• [Materials provided]
▶

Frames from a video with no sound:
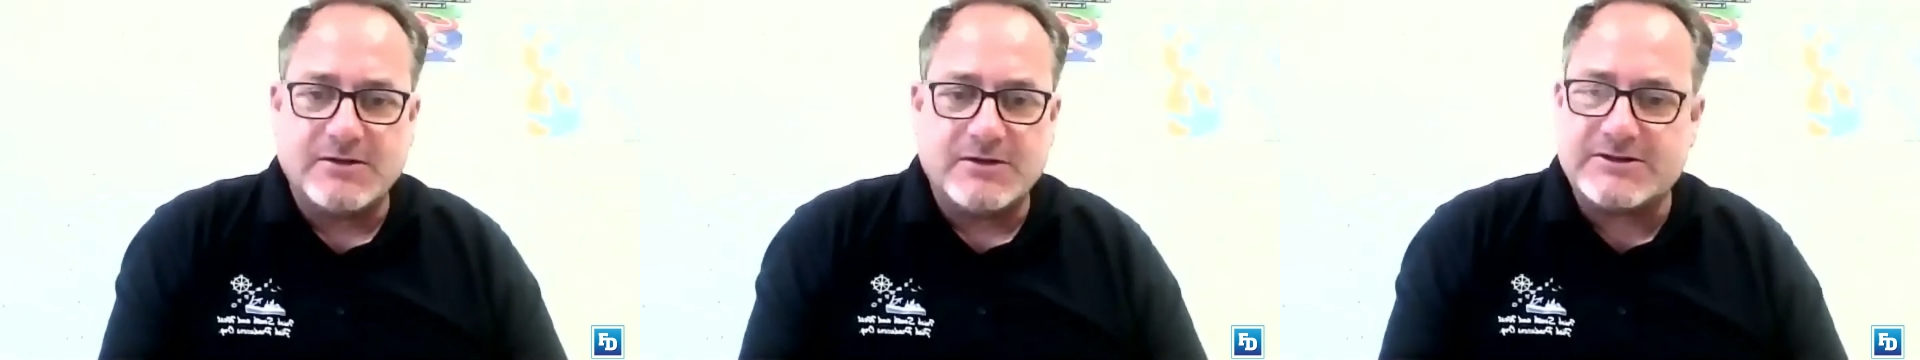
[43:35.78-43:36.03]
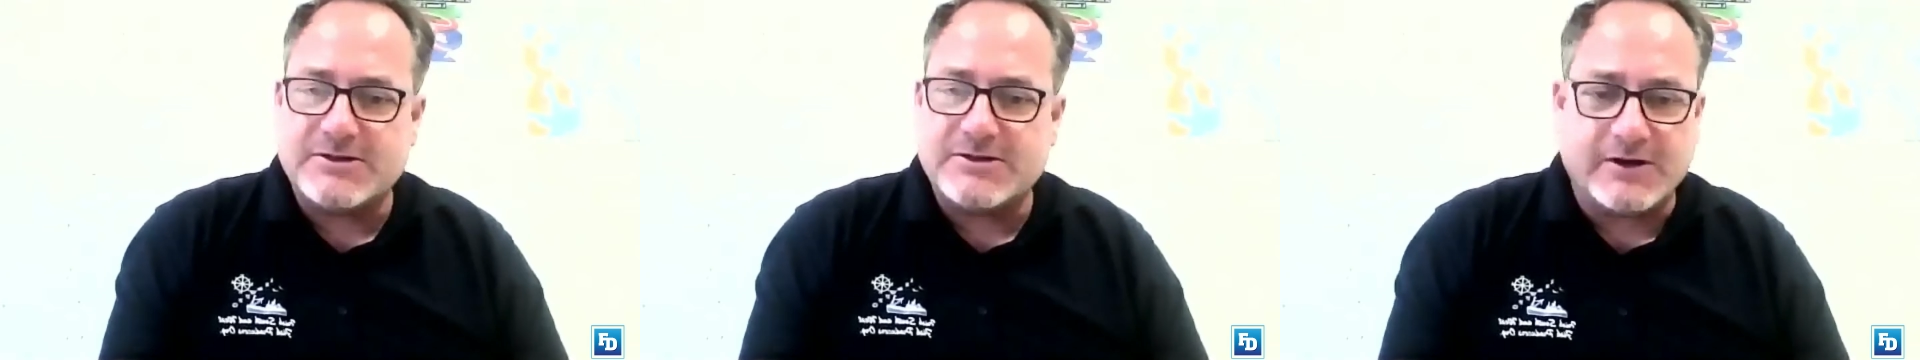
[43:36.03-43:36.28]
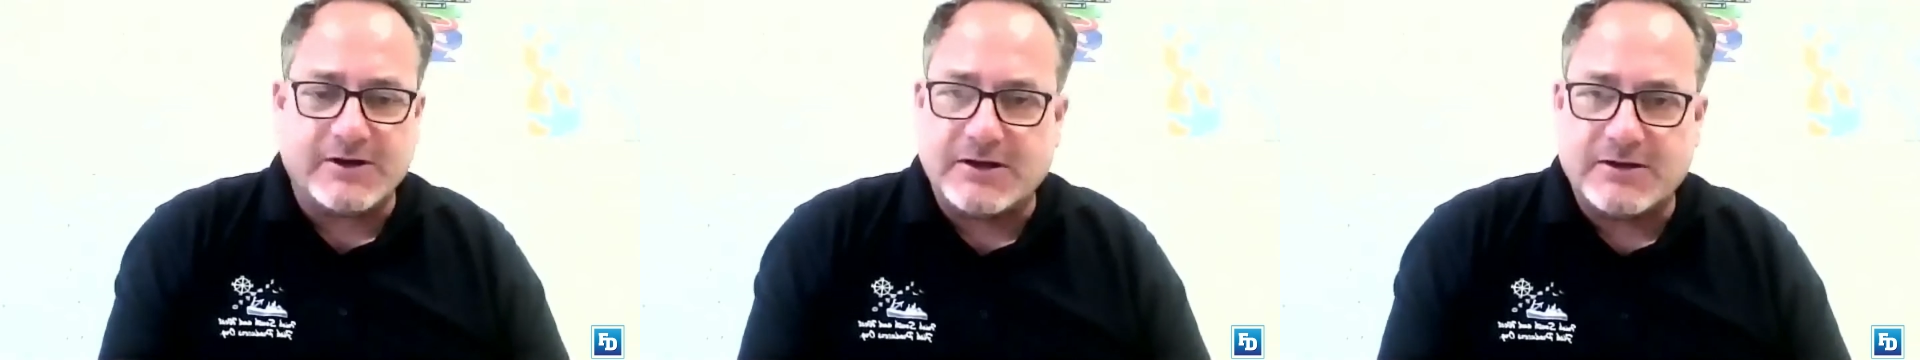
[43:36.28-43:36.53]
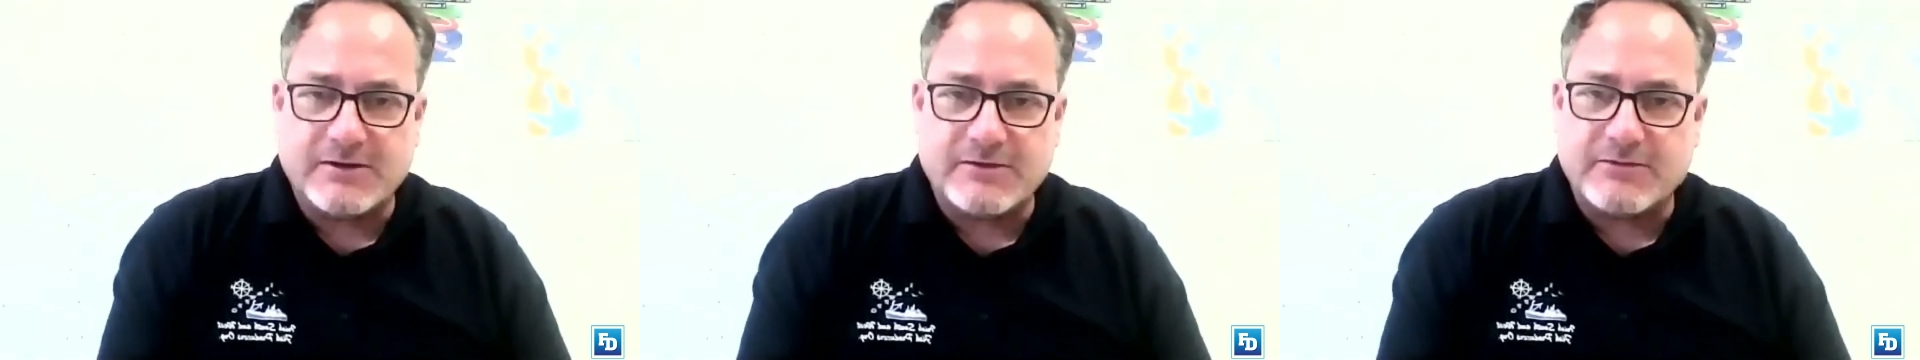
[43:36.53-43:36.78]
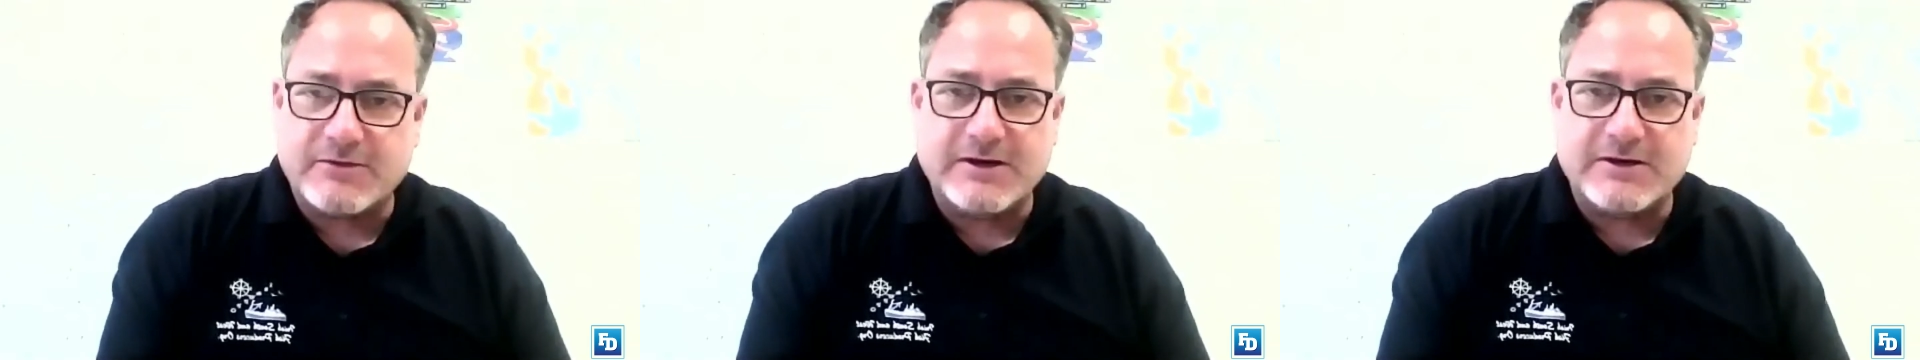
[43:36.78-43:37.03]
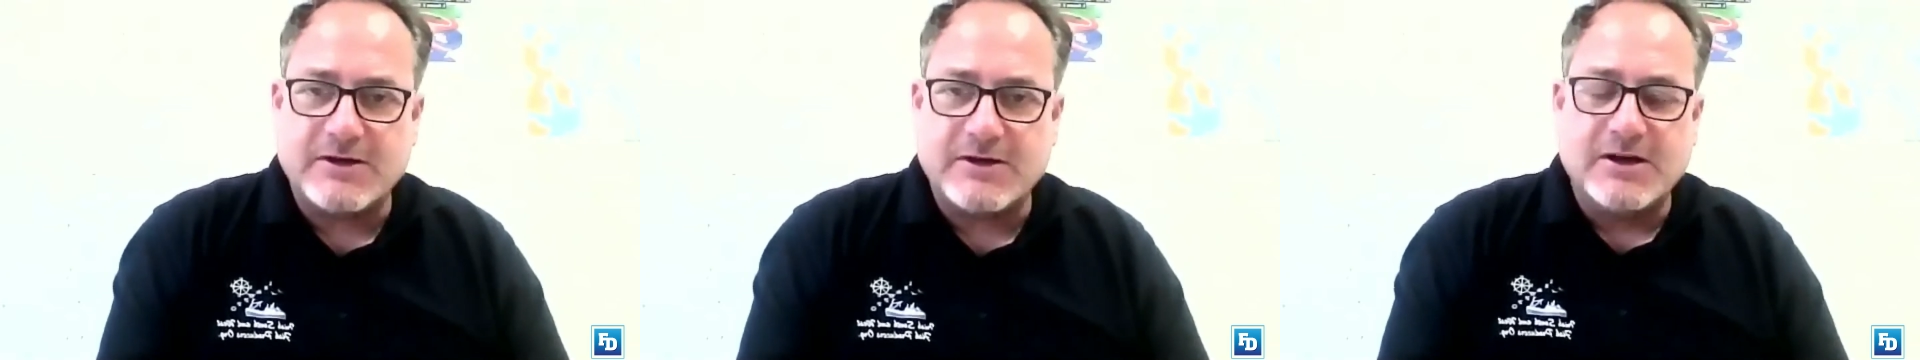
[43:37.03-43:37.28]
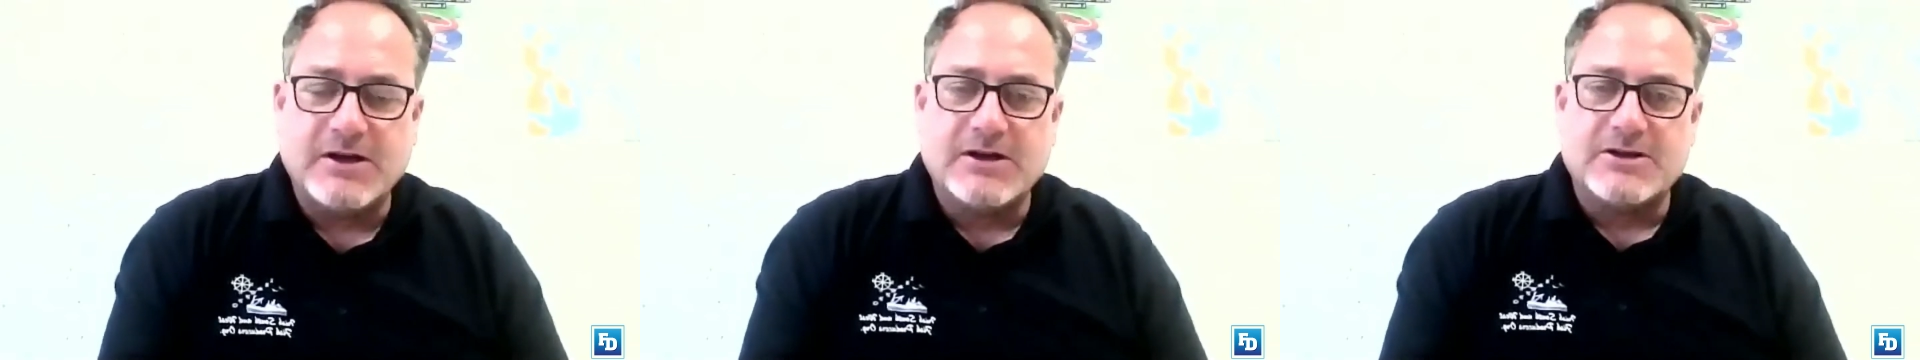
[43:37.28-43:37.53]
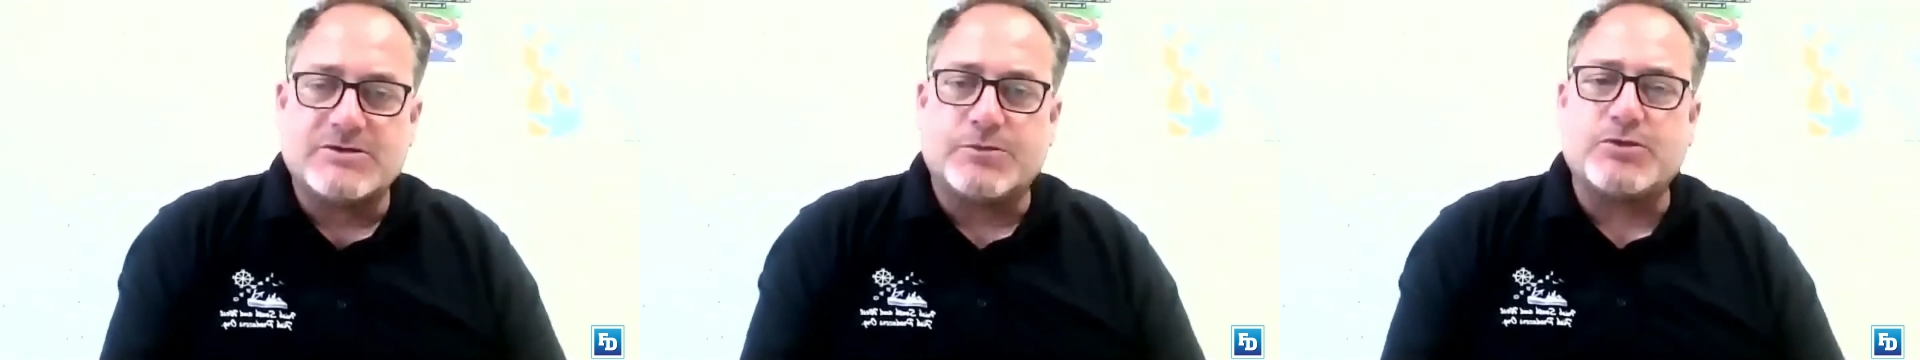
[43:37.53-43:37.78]
It's nothing, right?
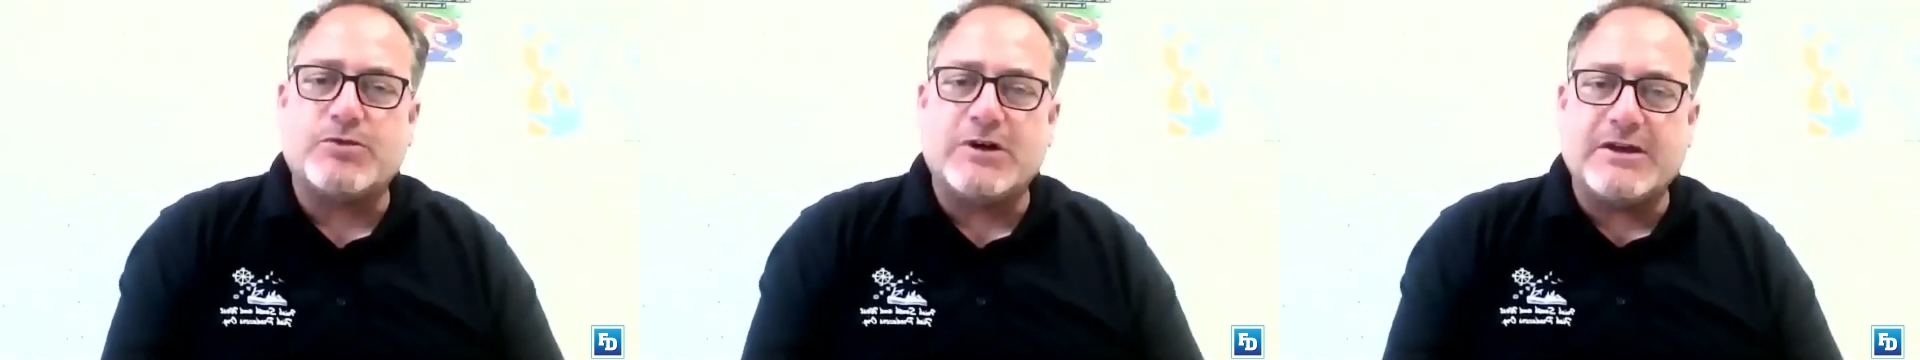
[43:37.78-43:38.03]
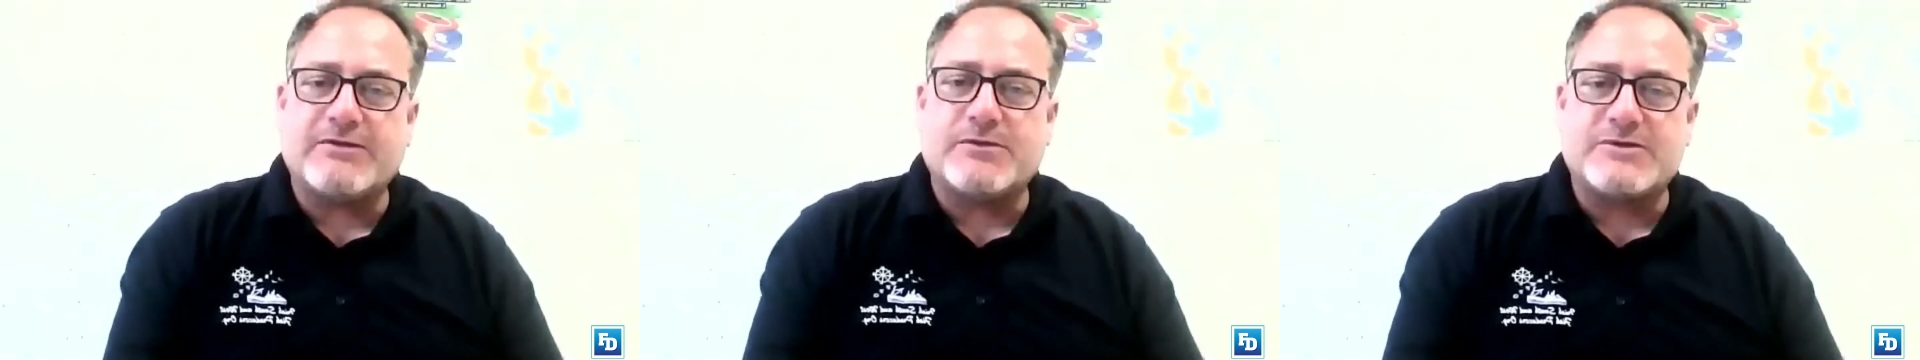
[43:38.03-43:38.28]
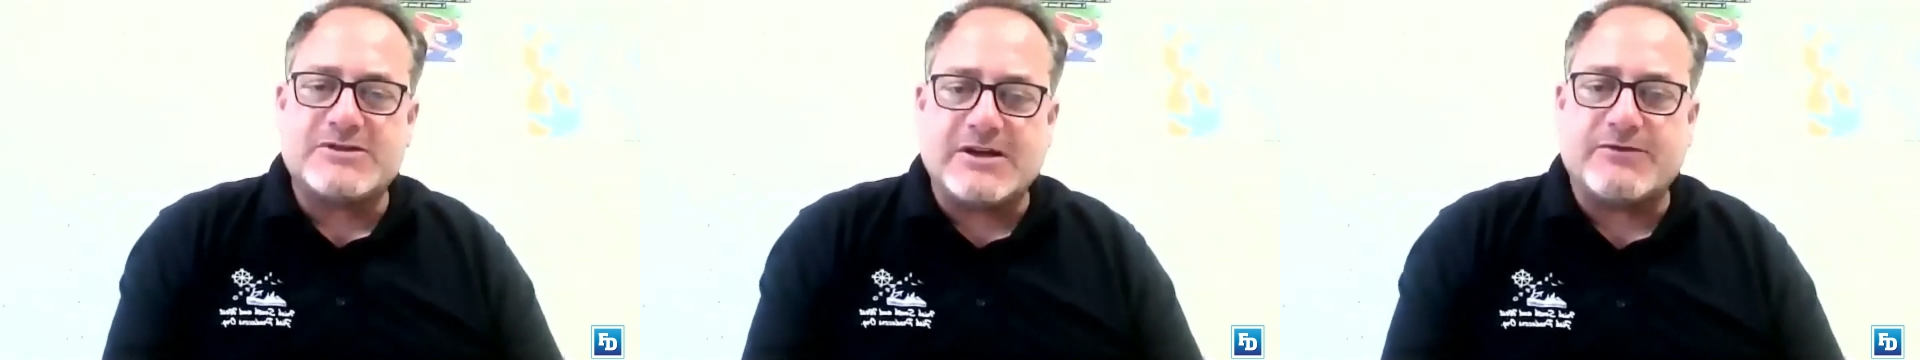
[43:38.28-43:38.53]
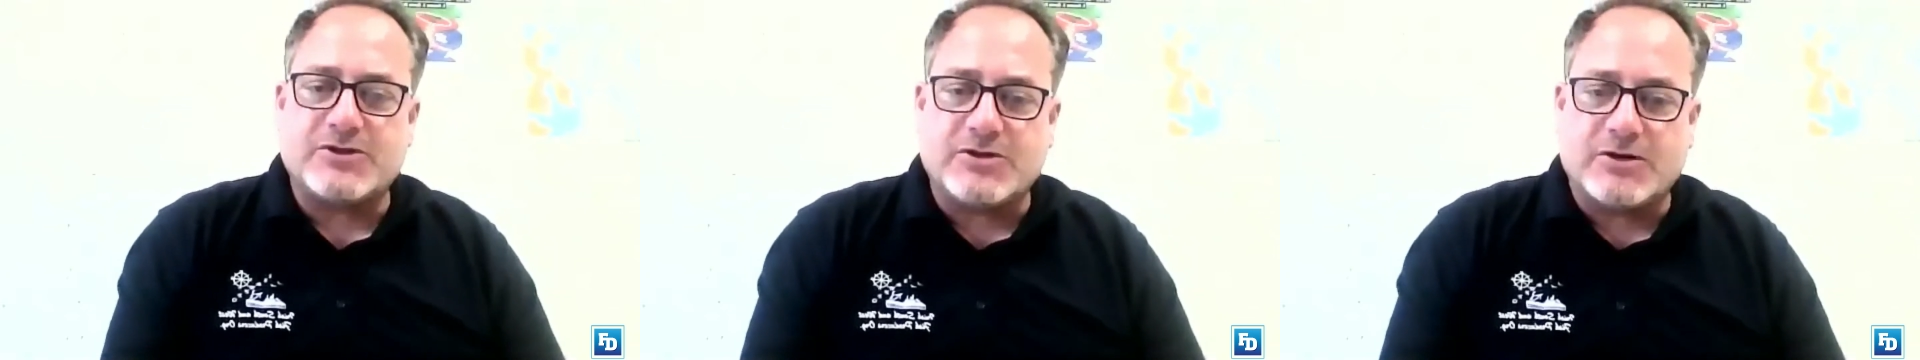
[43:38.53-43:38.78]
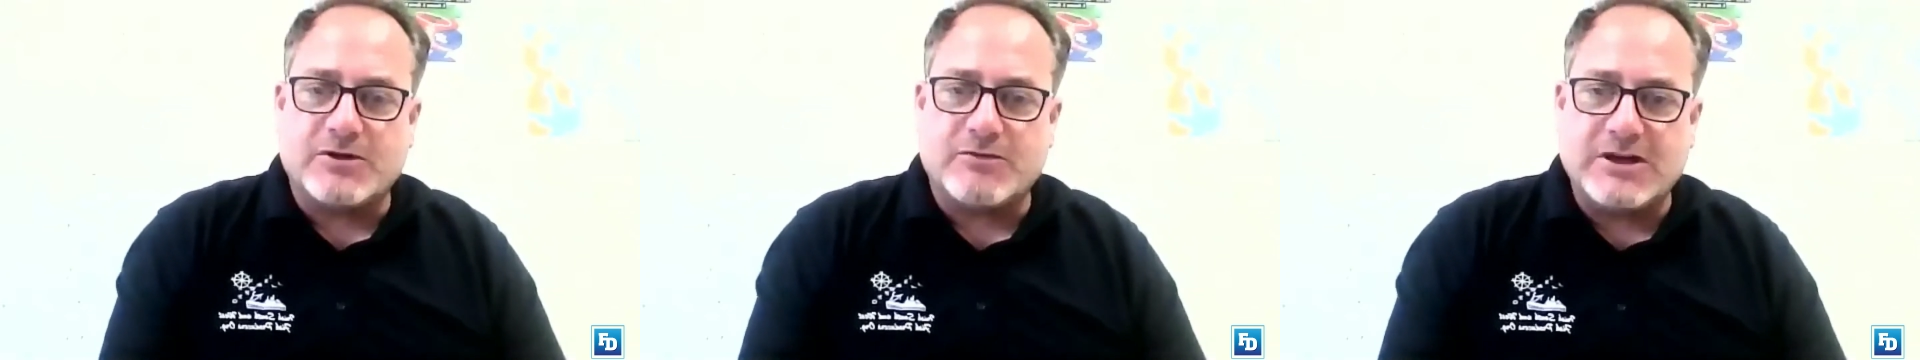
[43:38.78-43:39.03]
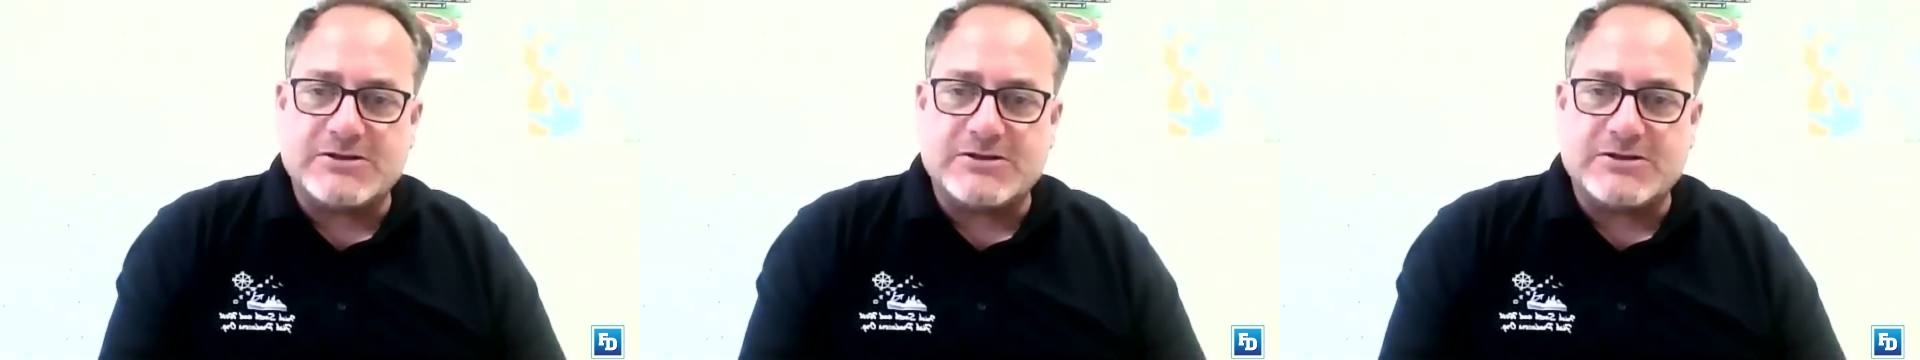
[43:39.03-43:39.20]
So we'll give them 7 ton a week.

◀

Line by line, return the listing above exactly, dropping every picture.

• [Output for this task]
Frames from a video with no sound:
[43:35.78-43:36.03]
[43:36.03-43:36.28]
[43:36.28-43:36.53]
[43:36.53-43:36.78]
[43:36.78-43:37.03]
[43:37.03-43:37.28]
[43:37.28-43:37.53]
[43:37.53-43:37.78]
It's nothing, right?
[43:37.78-43:38.03]
[43:38.03-43:38.28]
[43:38.28-43:38.53]
[43:38.53-43:38.78]
[43:38.78-43:39.03]
[43:39.03-43:39.20]
So we'll give them 7 ton a week.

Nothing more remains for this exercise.